Trois jours au Chili pour un ordre du jour plutôt succinct (rencontres officielles et visite à la communauté migrante haïtienne de ce pays) …
Dr. Ariel Henry a-t-il également été approché dans le cadre du grand branle-bas diplomatique à l’actif actuellement de l’administration américaine ???
Le plus désolant c’est que hier comme aujourd’hui nos dirigeants acceptent de jouer ce rôle … de zombie ...
Evidemment on n’en saura rien. Et c’est là le problème !
De l’Ukraine nous saurons seulement que les étudiants haïtiens dans ce pays ont été évacués. Pas sans difficulté. Comme tous les sujets africains qui s’y trouvaient.

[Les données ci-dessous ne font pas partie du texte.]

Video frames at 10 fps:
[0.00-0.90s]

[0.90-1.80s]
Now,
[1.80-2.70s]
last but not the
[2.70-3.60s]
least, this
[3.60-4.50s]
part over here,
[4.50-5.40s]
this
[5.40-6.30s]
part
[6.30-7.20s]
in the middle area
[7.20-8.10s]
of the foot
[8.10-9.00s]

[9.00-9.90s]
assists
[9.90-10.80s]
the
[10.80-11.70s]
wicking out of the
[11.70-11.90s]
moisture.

Rien à voir cependant avec l’accusation de ‘néo-nazi’ portée par l’agresseur Vladimir Poutine contre les dirigeants du pays voisin !

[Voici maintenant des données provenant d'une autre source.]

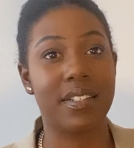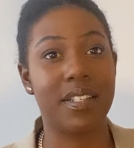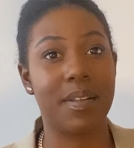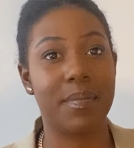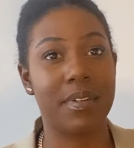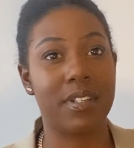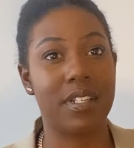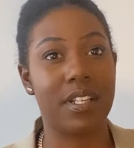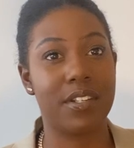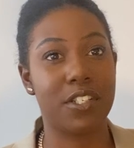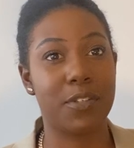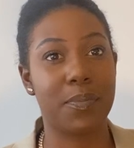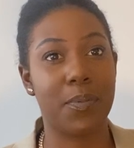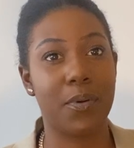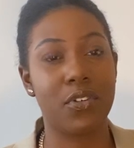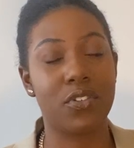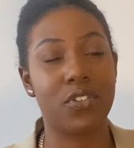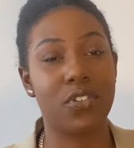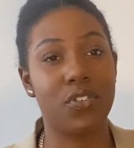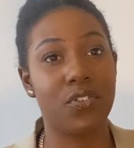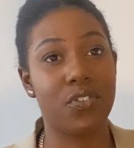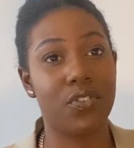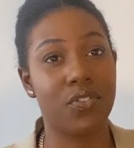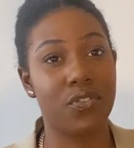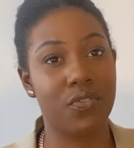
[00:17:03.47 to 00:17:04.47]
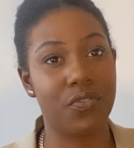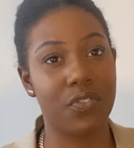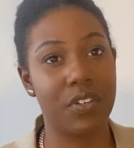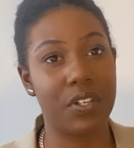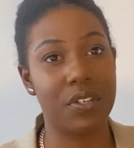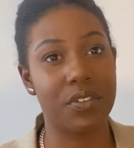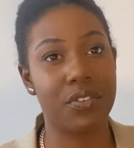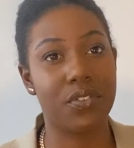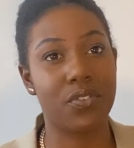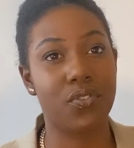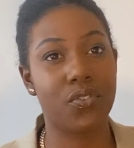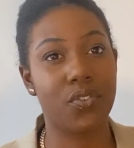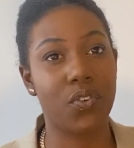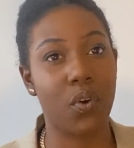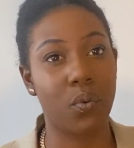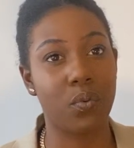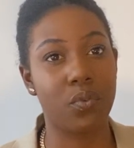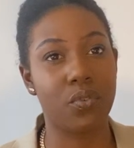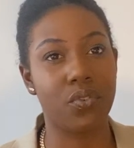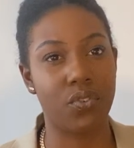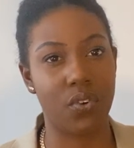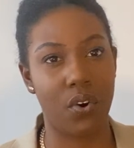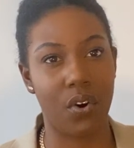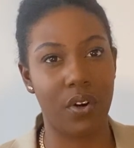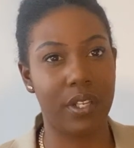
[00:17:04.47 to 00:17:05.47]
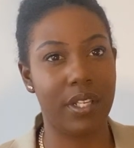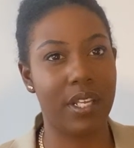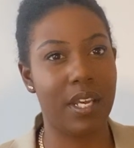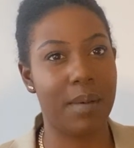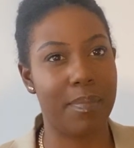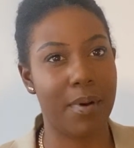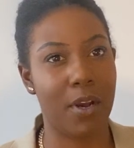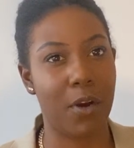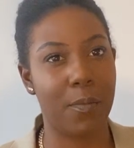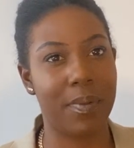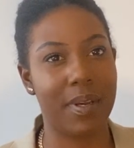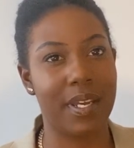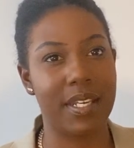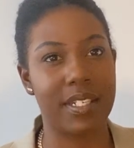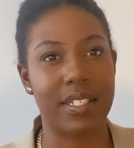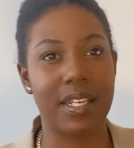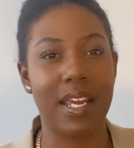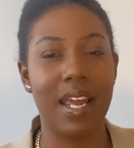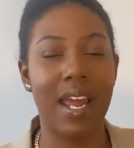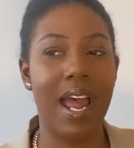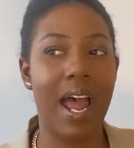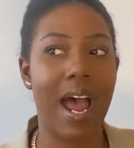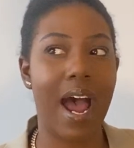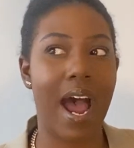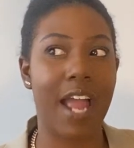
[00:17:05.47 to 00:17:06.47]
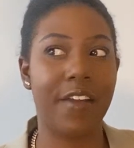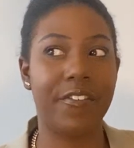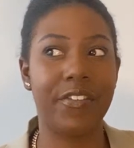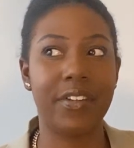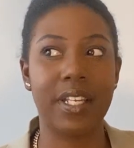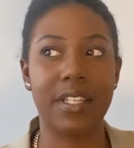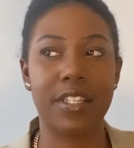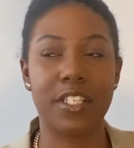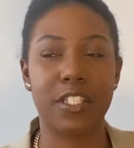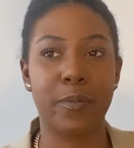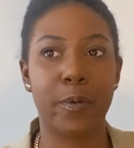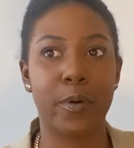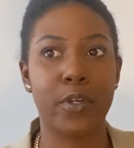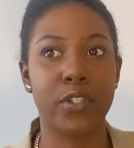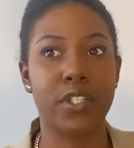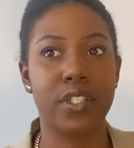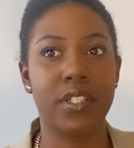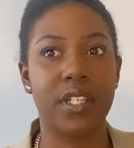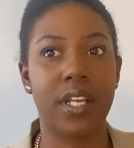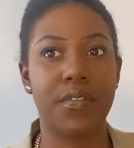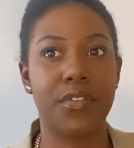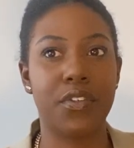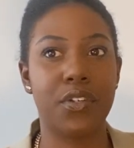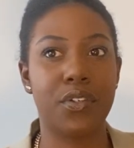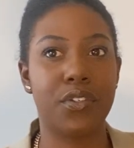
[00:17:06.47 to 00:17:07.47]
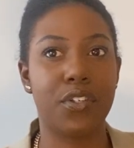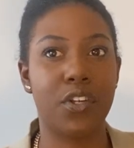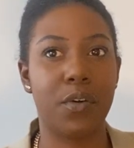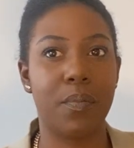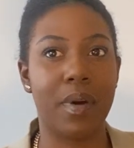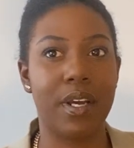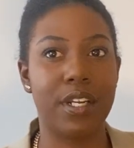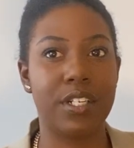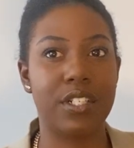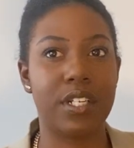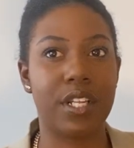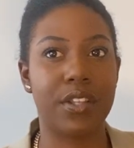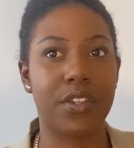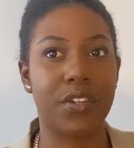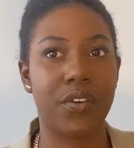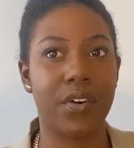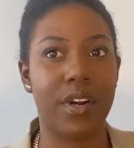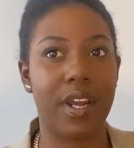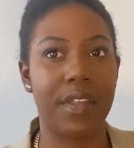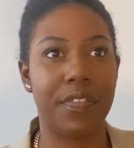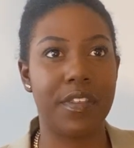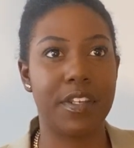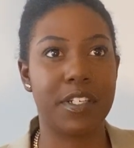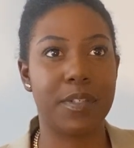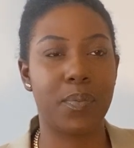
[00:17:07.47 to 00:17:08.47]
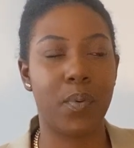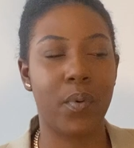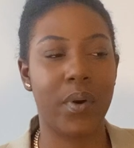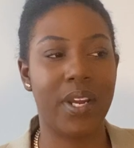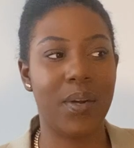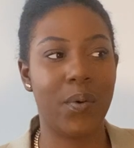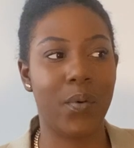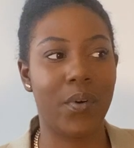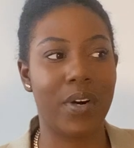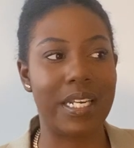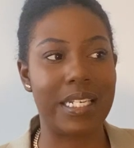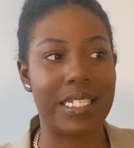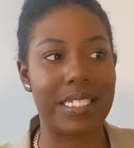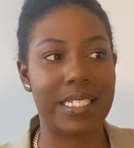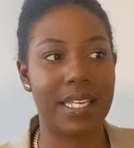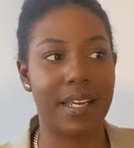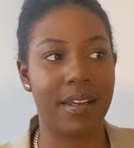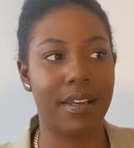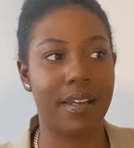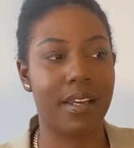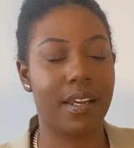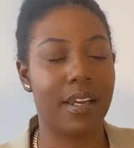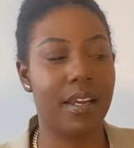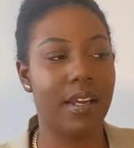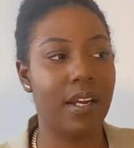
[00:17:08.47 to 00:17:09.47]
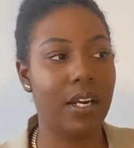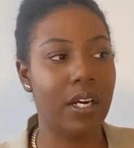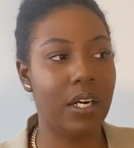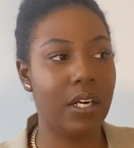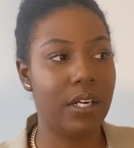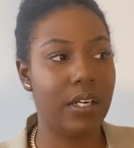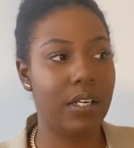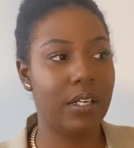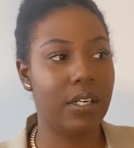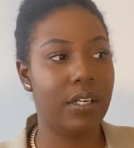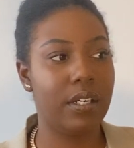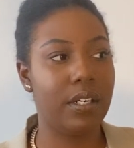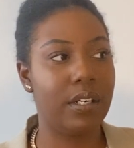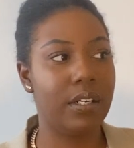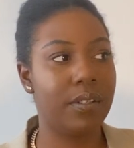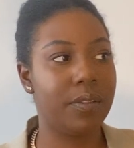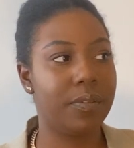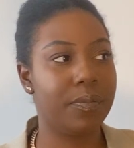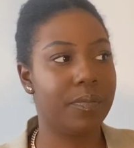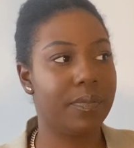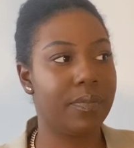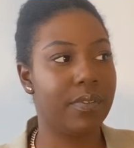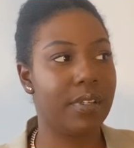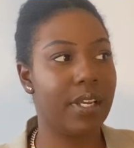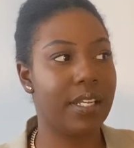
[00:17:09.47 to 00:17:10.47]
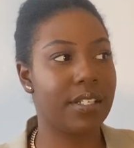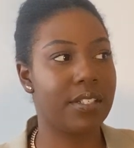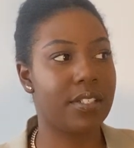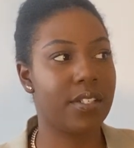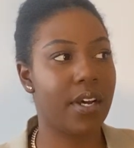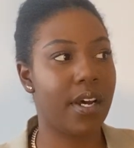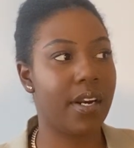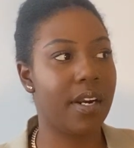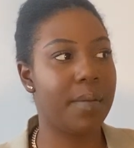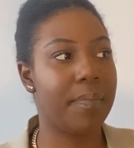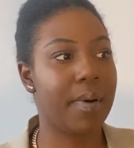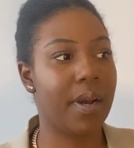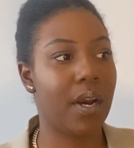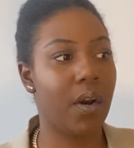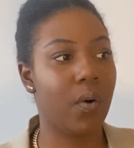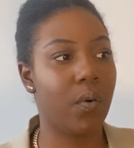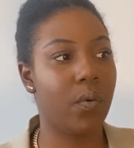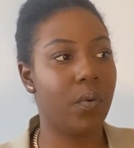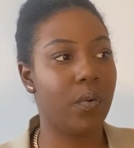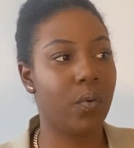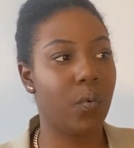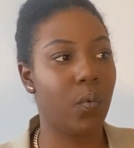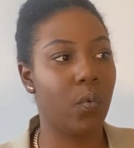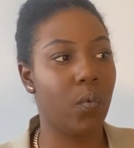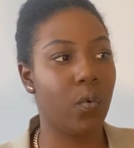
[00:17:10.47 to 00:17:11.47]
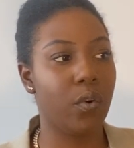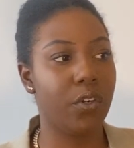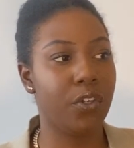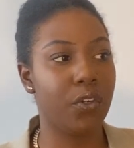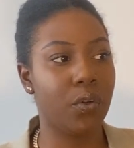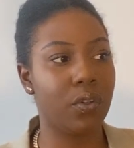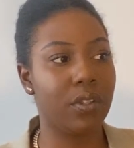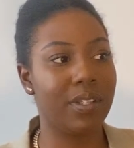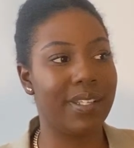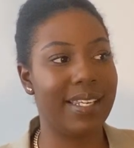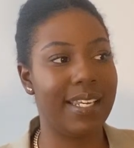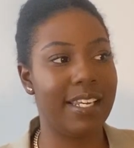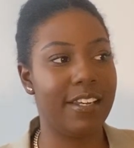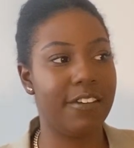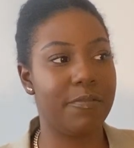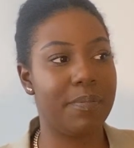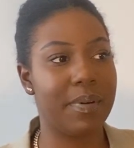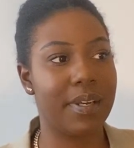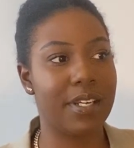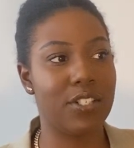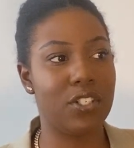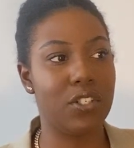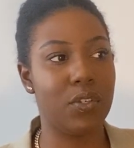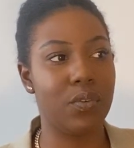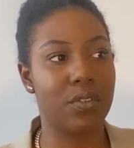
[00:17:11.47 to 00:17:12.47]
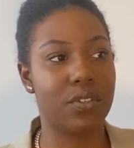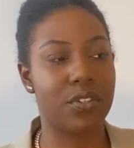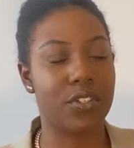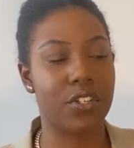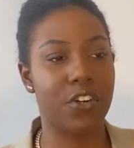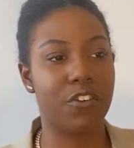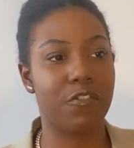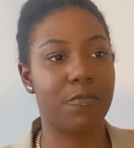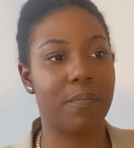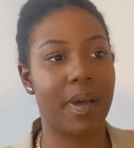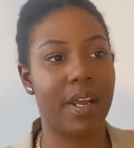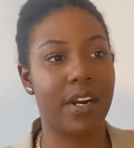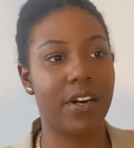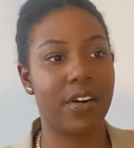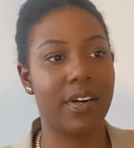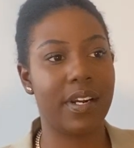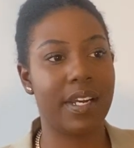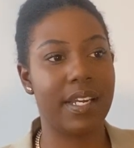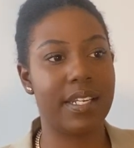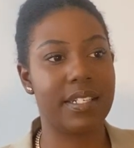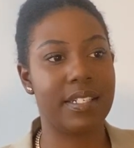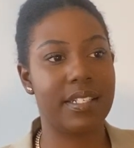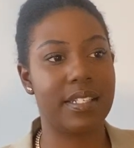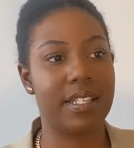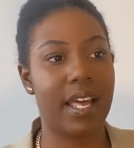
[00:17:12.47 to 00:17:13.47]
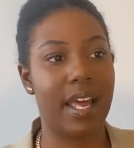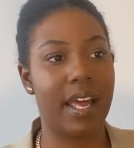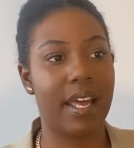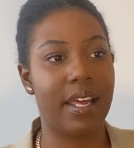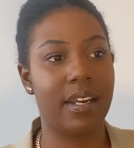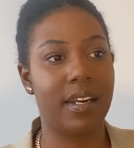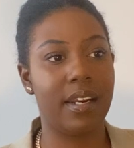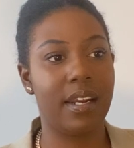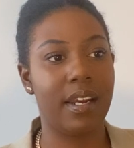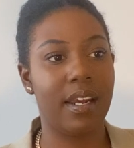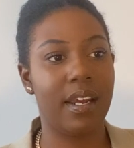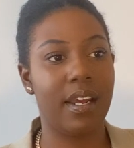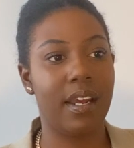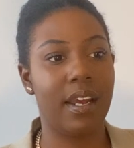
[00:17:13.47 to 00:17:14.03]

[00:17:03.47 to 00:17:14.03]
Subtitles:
something that this person feels so strongly about, because I feel like this person loves you so much that they're at this point where it's like, it's not about you'll leave because you deserve better. It's that,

Seul changement qui aura marqué le déplacement de notre chef du gouvernement c’est apparemment un désir d’accommoder son image, soulever un certain … sentimentalisme : ‘j’ai carrément peur’ déclare en effet Dr. Ariel Henry à une agence qui l’a accompagné dans son voyage (‘Gazette-Haïti’), mais ‘je suis prêt à aller jusqu’au bout de ma mission : réaliser des élections démocratiques’ et à la satisfaction générale.
En un mot, du lobbying. Voici la seule nouveauté qui ressort de la tournée du premier ministre. Définitivement le citoyen haïtien n’en aura jamais comme on dit pour son argent. Ce depuis toujours.

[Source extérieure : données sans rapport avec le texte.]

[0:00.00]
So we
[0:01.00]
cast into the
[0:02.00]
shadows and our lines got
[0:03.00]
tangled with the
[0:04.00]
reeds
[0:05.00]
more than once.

Alors que par contre on sait que Maduro a reçu (photo à l’appui et confirmation de la porte-parole Jen Psaki) deux émissaires du président Biden.
On a suivi avec le Wall Street Journal les démêlés avec les émirats du Golfe.
On a lu le communiqué final de la conversation de vendredi entre les chefs d’Etat américain et chinois.
Mais concernant Haïti, jamais rien. Aujourd’hui comme hier.
Sommes-nous considérés comme un peuple mineur, ou trop naïf ou trop bête, incapable de piger ces questions de haute diplomatie ?
Mais attention, aujourd’hui il y a les ‘réseaux sociaux’. Comment empêcher nos concitoyens par exemple de croire que la série de tremblements de terre qui a frappé le week-end précédent la région de Jérémie (Grande Anse), que c’est un navire suspect qui menait des recherches sous-marines dans la région dans le but de détecter d’éventuelles ressources pétrolières, bien entendu.
Evidemment le plus désolant c’est que hier comme aujourd’hui nos dirigeants acceptent de jouer ce rôle eux aussi … de zombie.
Mais comme dit le créole : ‘mwen voye dlo mwen pa mouye pèson n’.
En tout cas, tous ces exemples montrent que le monde autour de nous est en train de bouger, d’embrasser de nouveaux paramètres. Et que tout ou tard cela interviendra aussi dans l’évaluation de nos politiques. Et peut-on espérer celle aussi de nos … ‘politiciens.’